The herbal grazing ley is a complex mixture and Yeo Valley Family Farms, in consultation with Ian Wilkinson of Cotswold Seeds, took the view that it was worth including the widest variety of species and experimenting with management to see what worked best on the particular soil. 

As the farm is organic, Jon must be mindful of weeds, particularly docks. If they become an issue in older leys, the field will be grazed once or twice in early spring and then cultivated repetitively during the summer so that the dock roots are thrown onto the surface and eradicated during this fallow period and a new ley established in mid to late August.
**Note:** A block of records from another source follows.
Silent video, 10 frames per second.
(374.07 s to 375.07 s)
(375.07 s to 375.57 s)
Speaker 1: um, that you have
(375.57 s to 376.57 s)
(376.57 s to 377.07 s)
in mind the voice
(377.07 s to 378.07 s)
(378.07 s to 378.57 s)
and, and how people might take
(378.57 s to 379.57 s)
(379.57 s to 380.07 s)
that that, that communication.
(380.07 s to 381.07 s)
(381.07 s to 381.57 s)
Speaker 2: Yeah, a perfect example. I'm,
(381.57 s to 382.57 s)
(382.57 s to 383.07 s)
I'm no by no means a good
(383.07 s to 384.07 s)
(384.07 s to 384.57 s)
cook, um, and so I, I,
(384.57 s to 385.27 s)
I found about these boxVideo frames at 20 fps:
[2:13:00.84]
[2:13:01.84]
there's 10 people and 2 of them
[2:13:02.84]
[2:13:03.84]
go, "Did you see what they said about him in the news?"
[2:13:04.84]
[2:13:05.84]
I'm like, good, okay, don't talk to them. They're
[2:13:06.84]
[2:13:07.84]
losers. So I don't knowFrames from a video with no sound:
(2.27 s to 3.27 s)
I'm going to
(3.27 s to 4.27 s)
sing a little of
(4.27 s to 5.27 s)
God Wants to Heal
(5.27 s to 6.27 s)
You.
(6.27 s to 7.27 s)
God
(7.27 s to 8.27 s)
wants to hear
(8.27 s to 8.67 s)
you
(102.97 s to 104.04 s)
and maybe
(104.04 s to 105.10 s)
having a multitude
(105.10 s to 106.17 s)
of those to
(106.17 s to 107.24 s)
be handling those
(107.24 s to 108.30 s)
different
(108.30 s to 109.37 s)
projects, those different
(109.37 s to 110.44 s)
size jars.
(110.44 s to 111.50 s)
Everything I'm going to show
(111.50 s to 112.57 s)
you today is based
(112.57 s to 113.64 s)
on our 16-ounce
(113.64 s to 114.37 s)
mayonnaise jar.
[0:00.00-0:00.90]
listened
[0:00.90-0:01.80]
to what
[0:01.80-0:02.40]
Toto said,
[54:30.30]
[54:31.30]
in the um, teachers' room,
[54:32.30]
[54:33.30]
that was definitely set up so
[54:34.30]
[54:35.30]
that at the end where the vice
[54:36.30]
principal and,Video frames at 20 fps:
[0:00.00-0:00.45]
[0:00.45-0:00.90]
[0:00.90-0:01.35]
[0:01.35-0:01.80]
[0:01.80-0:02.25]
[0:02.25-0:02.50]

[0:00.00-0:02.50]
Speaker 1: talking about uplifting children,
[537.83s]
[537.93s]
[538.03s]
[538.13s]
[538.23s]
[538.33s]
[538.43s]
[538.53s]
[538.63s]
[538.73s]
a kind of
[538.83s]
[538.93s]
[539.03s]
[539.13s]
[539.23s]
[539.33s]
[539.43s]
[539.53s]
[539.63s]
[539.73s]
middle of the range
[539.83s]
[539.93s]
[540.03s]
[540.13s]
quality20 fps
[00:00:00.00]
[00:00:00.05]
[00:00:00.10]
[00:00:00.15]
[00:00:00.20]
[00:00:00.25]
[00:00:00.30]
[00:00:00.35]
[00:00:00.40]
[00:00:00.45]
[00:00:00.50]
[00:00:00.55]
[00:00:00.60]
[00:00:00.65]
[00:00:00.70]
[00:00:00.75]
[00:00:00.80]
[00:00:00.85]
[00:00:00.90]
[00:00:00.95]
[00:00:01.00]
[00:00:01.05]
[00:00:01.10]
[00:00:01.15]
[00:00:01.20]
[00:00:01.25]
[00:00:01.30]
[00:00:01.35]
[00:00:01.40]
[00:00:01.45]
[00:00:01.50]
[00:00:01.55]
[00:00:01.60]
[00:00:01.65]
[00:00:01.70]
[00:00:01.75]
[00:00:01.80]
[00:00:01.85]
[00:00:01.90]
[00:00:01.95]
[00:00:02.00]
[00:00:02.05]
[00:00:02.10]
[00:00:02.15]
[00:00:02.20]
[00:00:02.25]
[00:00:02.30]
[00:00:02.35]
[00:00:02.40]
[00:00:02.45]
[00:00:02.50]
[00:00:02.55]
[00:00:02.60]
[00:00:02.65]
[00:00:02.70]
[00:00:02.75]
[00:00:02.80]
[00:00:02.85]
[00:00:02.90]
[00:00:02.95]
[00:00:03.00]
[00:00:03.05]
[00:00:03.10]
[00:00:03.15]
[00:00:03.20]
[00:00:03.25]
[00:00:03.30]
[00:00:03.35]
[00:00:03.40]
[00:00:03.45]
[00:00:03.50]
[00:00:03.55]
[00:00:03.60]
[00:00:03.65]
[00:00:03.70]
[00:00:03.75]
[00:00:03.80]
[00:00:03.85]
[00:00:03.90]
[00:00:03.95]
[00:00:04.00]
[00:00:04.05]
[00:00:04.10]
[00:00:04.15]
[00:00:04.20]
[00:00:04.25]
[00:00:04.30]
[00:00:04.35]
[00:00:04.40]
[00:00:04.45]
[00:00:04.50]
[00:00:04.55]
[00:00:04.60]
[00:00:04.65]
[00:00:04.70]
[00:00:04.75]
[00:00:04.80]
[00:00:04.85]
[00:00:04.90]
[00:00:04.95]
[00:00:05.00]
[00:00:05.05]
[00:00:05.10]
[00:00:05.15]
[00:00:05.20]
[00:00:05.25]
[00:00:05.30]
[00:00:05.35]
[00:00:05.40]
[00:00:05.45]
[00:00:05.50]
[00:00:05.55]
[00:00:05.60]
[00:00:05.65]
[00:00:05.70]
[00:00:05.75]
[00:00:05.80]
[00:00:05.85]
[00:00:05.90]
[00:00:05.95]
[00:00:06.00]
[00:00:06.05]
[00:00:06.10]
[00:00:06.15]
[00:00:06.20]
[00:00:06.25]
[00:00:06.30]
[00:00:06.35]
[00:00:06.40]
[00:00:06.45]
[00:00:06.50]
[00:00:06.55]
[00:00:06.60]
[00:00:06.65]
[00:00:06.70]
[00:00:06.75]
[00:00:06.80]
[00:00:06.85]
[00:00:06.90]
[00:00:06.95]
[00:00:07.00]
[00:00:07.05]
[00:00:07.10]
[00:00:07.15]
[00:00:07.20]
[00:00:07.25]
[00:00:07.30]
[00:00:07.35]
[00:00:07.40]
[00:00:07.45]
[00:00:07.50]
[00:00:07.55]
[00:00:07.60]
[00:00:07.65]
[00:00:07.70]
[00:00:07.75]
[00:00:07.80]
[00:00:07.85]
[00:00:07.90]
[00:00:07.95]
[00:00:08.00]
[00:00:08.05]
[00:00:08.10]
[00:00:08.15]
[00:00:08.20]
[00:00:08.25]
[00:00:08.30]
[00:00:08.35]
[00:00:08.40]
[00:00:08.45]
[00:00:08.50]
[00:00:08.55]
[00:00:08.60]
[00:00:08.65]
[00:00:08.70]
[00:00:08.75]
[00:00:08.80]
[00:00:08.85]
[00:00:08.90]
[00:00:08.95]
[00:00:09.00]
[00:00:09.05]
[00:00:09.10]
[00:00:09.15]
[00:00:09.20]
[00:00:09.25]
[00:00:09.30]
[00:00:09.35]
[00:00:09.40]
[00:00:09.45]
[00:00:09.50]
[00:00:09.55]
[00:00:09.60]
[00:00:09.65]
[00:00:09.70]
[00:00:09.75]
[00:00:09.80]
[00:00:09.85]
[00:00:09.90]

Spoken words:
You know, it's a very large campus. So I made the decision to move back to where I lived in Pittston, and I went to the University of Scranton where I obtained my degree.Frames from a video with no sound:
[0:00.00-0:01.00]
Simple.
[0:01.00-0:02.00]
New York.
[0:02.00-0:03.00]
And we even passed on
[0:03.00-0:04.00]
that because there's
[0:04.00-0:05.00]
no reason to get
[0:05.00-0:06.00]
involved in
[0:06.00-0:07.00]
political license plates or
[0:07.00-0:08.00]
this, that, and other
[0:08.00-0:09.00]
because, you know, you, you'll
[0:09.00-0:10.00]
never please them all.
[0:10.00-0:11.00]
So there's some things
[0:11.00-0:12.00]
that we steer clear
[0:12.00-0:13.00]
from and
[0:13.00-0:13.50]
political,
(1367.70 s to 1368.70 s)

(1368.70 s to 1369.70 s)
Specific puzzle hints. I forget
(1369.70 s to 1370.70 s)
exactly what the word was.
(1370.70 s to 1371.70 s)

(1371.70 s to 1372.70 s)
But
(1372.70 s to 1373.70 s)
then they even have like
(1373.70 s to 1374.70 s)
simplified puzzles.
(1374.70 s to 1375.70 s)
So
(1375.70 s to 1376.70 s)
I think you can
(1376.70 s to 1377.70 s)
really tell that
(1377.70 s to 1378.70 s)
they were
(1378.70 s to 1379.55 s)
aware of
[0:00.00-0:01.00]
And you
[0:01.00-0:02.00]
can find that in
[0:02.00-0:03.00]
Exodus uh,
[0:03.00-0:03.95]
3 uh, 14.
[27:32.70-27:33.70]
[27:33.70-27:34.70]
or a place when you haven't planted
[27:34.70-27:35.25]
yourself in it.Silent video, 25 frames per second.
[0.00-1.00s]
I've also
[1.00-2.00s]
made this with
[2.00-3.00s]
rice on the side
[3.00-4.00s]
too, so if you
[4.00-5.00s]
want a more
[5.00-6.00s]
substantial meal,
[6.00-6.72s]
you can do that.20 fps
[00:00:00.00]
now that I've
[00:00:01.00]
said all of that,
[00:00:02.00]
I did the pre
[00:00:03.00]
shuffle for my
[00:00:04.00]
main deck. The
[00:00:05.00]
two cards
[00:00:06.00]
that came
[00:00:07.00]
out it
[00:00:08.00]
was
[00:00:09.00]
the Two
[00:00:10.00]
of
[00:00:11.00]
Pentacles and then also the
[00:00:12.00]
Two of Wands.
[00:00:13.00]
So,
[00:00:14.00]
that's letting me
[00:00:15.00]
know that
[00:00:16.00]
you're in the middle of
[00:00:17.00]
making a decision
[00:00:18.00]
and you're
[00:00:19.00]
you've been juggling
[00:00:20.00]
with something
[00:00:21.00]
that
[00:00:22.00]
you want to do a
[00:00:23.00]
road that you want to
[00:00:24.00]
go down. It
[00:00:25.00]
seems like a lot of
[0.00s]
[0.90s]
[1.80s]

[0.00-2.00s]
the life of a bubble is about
Last spring was quite cold and the ley took a while to get going but then came through good and thick, helping to crowd out any potential weeds as the ley established.

The cows are strip grazed on a 21-24 day cycle. ‘After grazing a field we may go in with the topper to tidy up and help promote tillering and then we apply separated liquid from the slurry store with a low ground pressure tanker and dribble bar at 1200 gallons per acre to aid regrowth,’ explains Jon.

Herd Manager at Holt Farm, Richard Searle adds: ‘The rotation is all about trying to get the most out of the ley, leaving energy levels in the ley so that it can be grazed off and grow back, helping to tiller it out so the cows get the best nutritional value from it.’ 

Richard has seen very positive results from the herbal ley: ‘The cows like the ley as a grazing platform, and we are finding benefits to fertility. The diversity of the ley means it is more balanced than the white clover grazing leys, is higher in sugars and not too high in protein, so we expect an improvement in milk constituent values.’